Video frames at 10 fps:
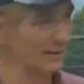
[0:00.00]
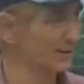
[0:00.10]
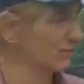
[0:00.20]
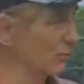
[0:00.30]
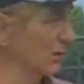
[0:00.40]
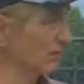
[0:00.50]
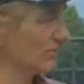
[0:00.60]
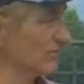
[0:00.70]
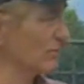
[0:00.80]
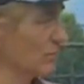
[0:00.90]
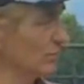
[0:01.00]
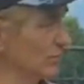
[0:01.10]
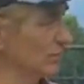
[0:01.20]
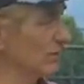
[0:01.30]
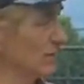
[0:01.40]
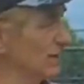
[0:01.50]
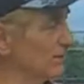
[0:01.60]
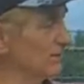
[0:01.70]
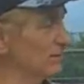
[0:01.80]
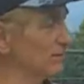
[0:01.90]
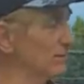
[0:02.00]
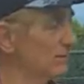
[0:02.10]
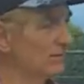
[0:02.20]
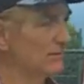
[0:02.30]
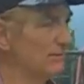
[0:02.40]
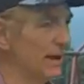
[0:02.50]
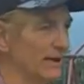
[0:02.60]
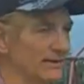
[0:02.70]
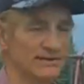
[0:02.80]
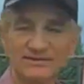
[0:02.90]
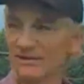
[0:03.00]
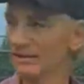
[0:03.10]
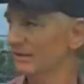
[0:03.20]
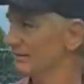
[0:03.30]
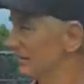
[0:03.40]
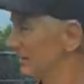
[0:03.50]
And I'd walk to school all the way down here batting this thing.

··········

*Task directions*
Please reproduce the whole listing exactly; the pictures stay out.

*Answer for the task*
Video frames at 10 fps:
[0:00.00]
[0:00.10]
[0:00.20]
[0:00.30]
[0:00.40]
[0:00.50]
[0:00.60]
[0:00.70]
[0:00.80]
[0:00.90]
[0:01.00]
[0:01.10]
[0:01.20]
[0:01.30]
[0:01.40]
[0:01.50]
[0:01.60]
[0:01.70]
[0:01.80]
[0:01.90]
[0:02.00]
[0:02.10]
[0:02.20]
[0:02.30]
[0:02.40]
[0:02.50]
[0:02.60]
[0:02.70]
[0:02.80]
[0:02.90]
[0:03.00]
[0:03.10]
[0:03.20]
[0:03.30]
[0:03.40]
[0:03.50]
And I'd walk to school all the way down here batting this thing.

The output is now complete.